# Unconstrained Optimization: Setting Up Optimization Problems in the Wolfram Language

## Specifying Derivatives

The function FindRoot has a Jacobian option; the functions FindMinimum, FindMaximum, and FindFit have a Gradient option; and the Newton method has a method option Hessian. All these derivatives are specified with the same basic structure. Here is a summary of ways to specify derivative computation methods.

Automatic | find a symbolic derivative for the function and use finite difference approximations if a symbolic derivative cannot be found |

Symbolic | same as Automatic, but gives a warning message if finite differences are to be used |

FiniteDifference | use finite differences to approximate the derivative |

expression | use the given expression with local numerical values of the variables to evaluate the derivative |

Methods for computing gradient, Jacobian, and Hessian derivatives.
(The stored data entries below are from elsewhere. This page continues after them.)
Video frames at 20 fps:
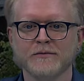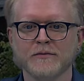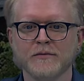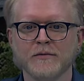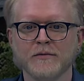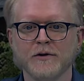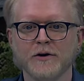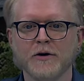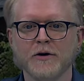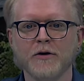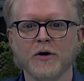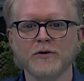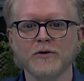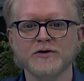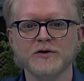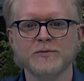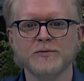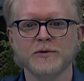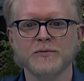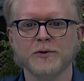There are
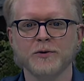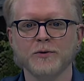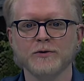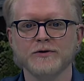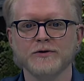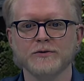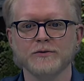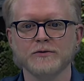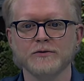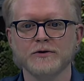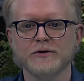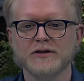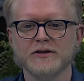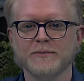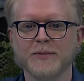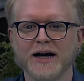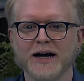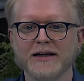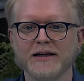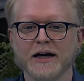also proposals to
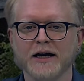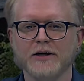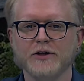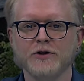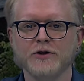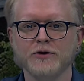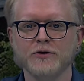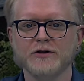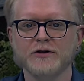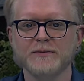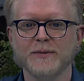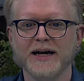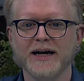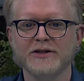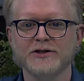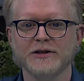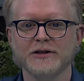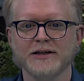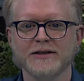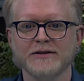pilot a new
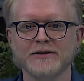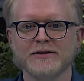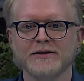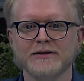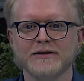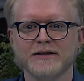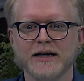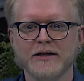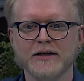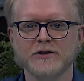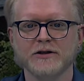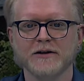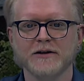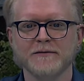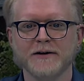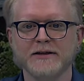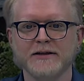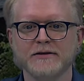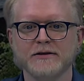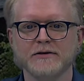specialist sexual
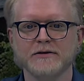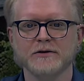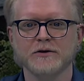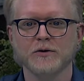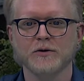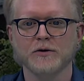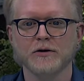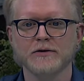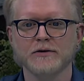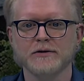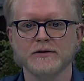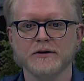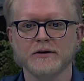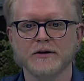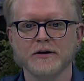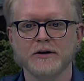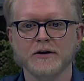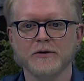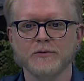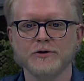offences court,
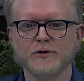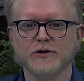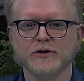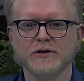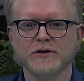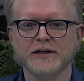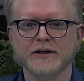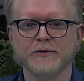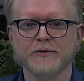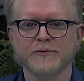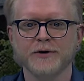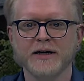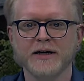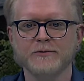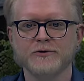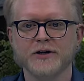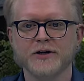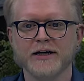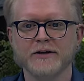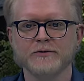which could hear rape
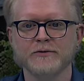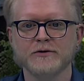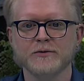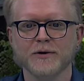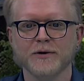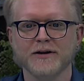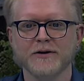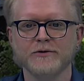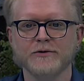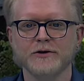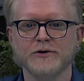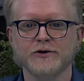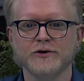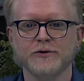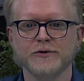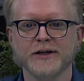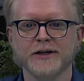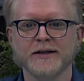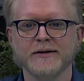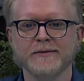trials without a jury.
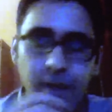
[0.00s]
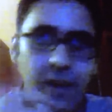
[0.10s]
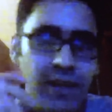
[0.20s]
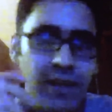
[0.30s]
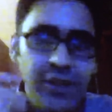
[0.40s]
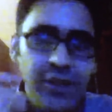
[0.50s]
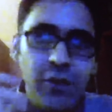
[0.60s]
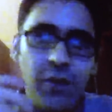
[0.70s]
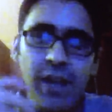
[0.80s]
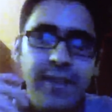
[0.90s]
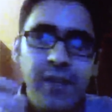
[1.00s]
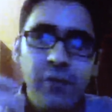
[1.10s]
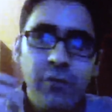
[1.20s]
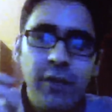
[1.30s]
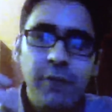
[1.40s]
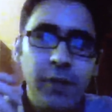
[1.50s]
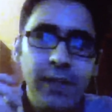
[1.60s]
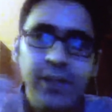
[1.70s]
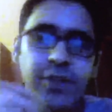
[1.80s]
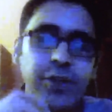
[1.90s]
And so I think we are
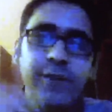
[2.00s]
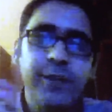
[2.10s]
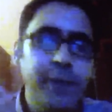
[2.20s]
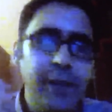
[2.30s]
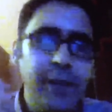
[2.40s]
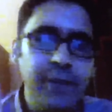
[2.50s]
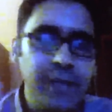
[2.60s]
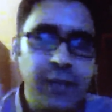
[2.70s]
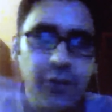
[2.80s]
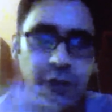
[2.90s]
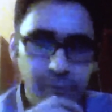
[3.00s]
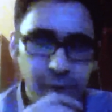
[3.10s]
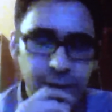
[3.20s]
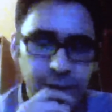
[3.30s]
practitioners of this paradigm that I call opulence.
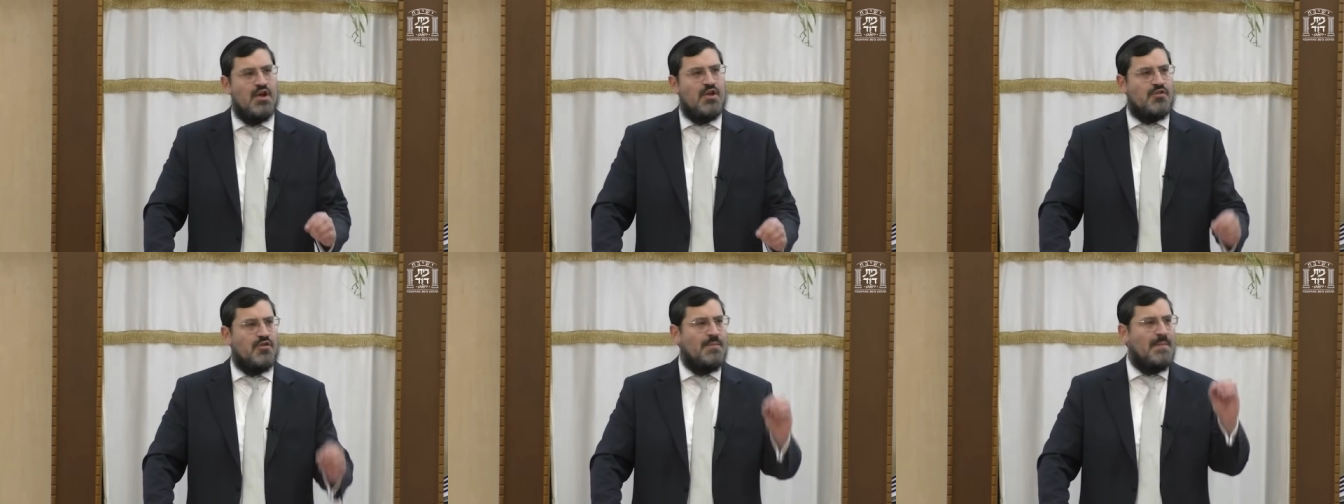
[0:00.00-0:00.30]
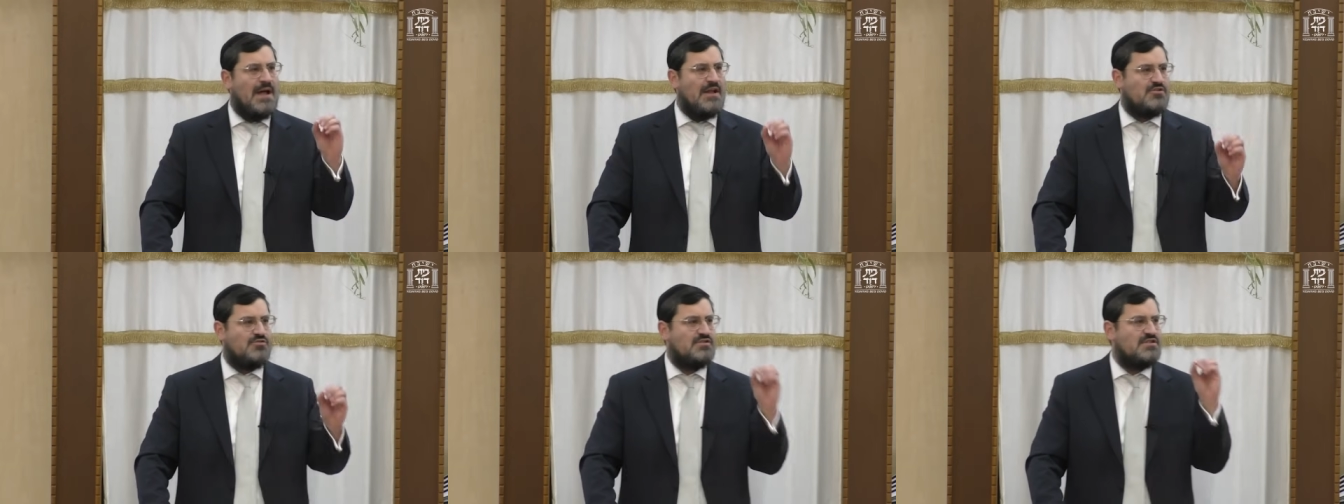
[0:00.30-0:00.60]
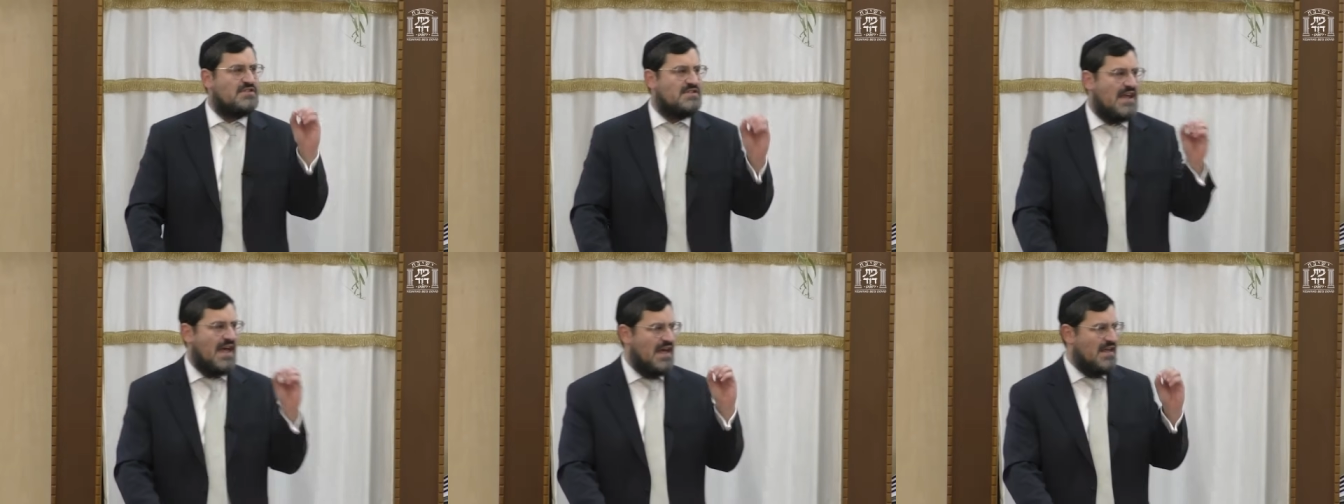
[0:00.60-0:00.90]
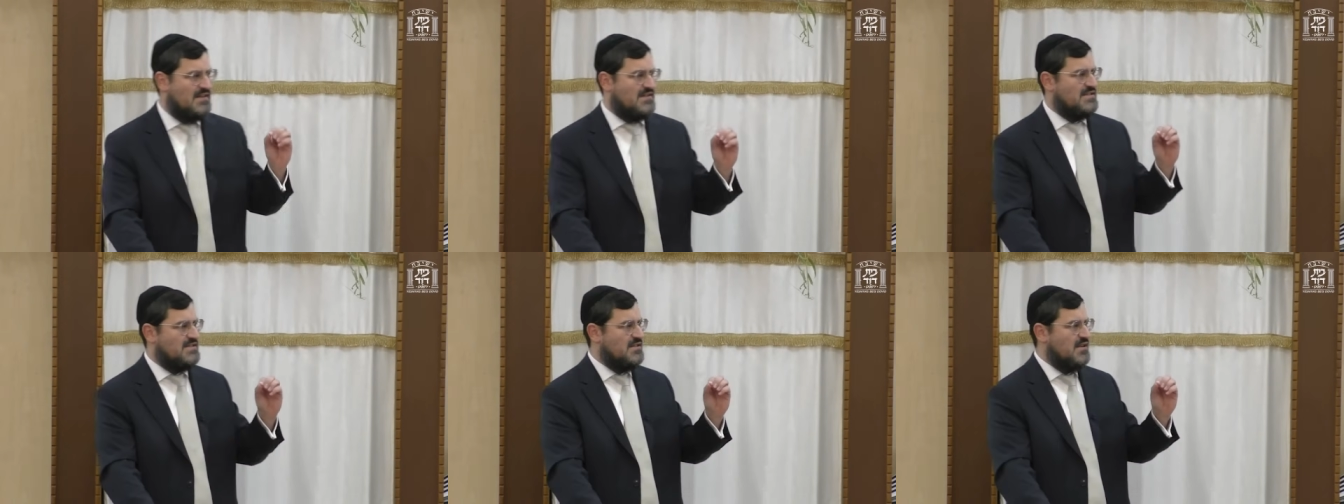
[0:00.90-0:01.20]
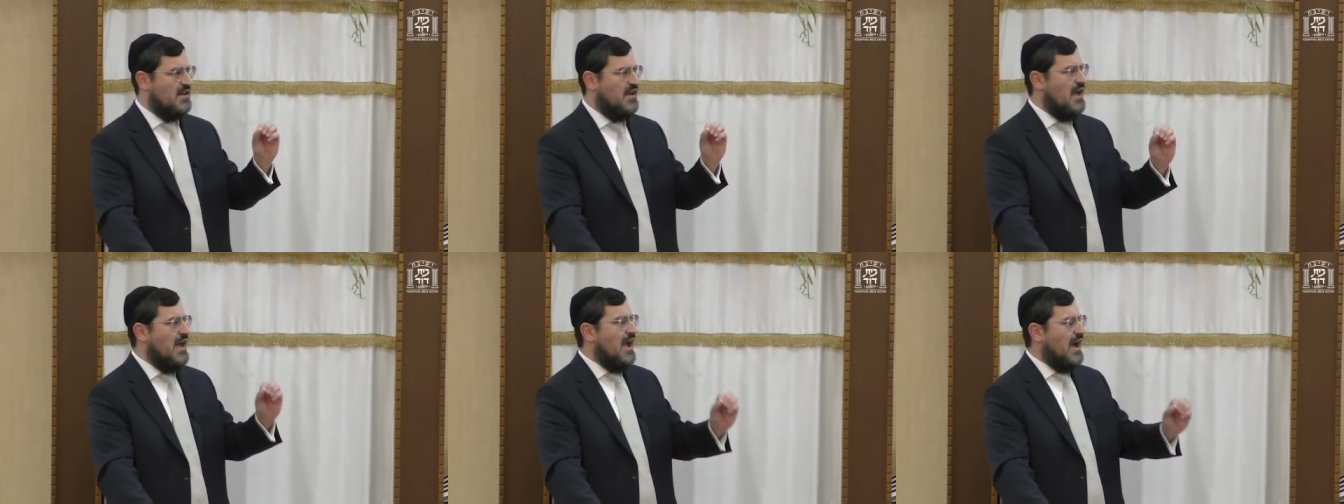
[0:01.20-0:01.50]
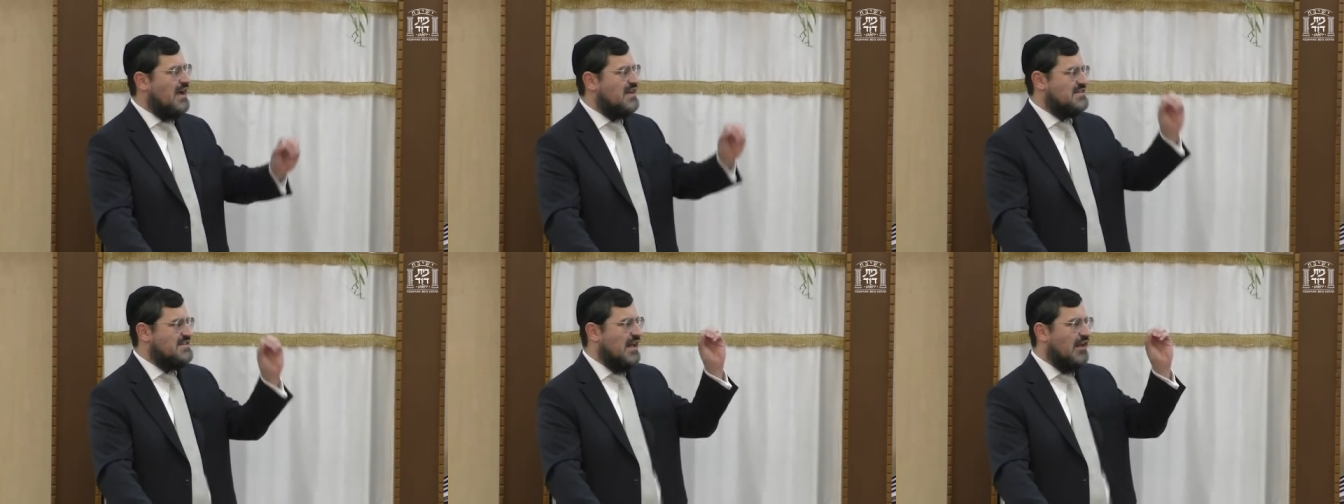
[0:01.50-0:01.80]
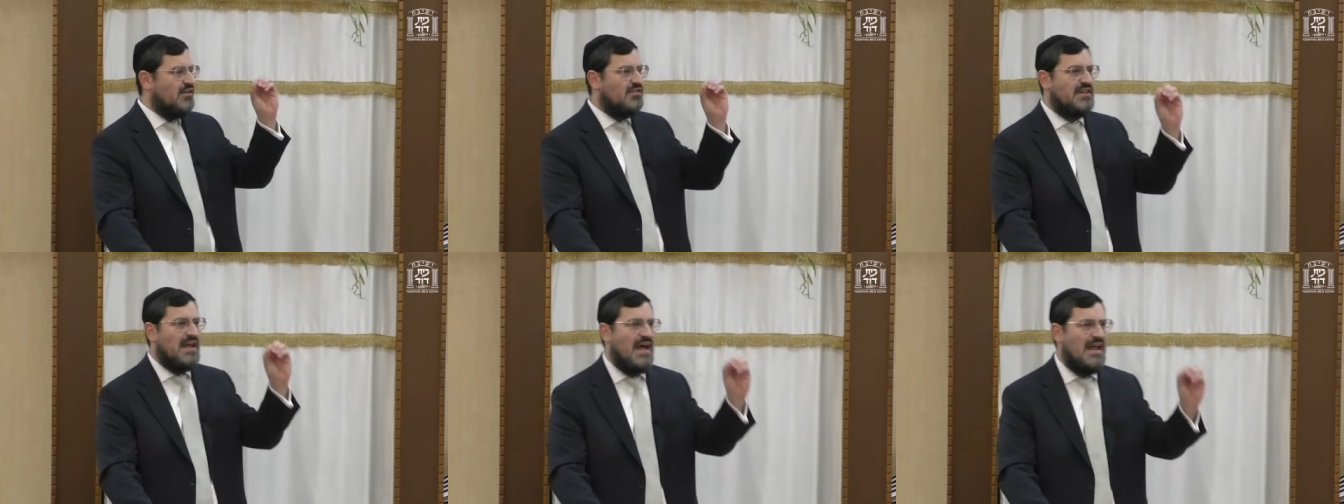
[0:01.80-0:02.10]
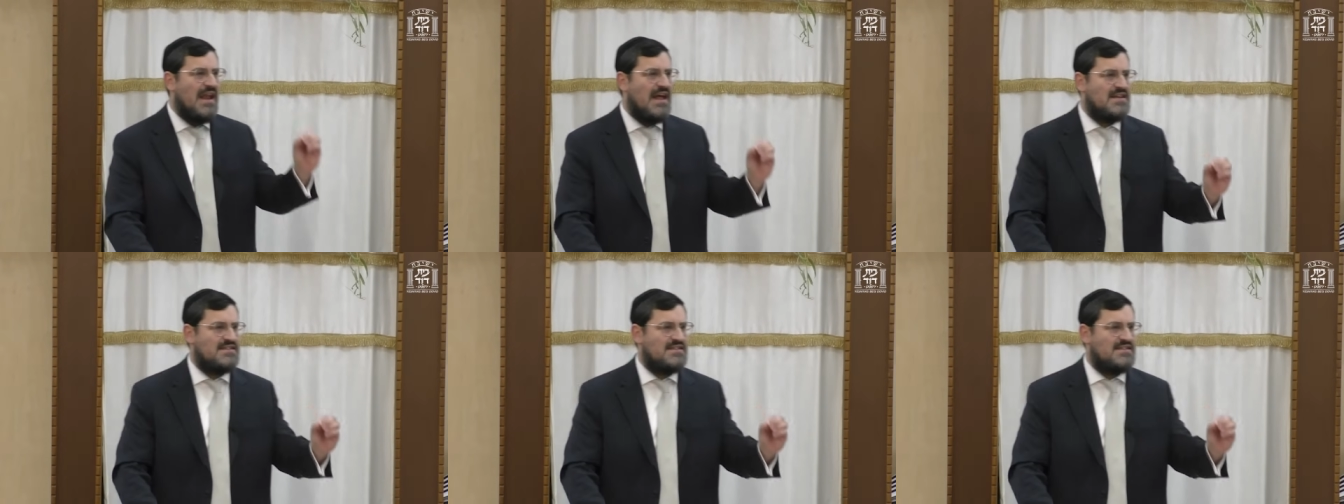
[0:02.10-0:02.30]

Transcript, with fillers: The Medrash says, Chazal tell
The basic specification for a derivative is just the method for computing it. However, all of the derivatives take options as well. These can be specified by using a list {method,opts}. Here is a summary of the options for the derivatives.

option name | default value | |

"EvaluationMonitor" | None | expression to evaluate with local values of the variables every time the derivative is evaluated, usually specified with :> instead of -> to prevent symbolic evaluation |

"Sparse" | Automatic | sparse structure for the derivative; can be Automatic, True, False, or a pattern SparseArray giving the nonzero structure |

"DifferenceOrder" | 1 | difference order to use when finite differences are used to compute the derivative |

Options for computing gradient, Jacobian, and Hessian derivatives.

A few examples will help illustrate how these fit together.

With just Method->"Newton", FindMinimum issues an lstol message because it was not able to resolve the minimum well enough due to lack of good derivative information.

The following describes how you can use the gradient option to specify the derivative.

Symbolic derivatives are not always available. If you need extra accuracy from finite differences, you can increase the difference order from the default of 1 at the cost of extra function evaluations.

Note that the number of function evaluations is much higher because function evaluations are used to compute the gradient, which is used to approximate the Hessian in turn. (The Hessian is computed with finite differences since no symbolic expression for it can be computed from the information given.)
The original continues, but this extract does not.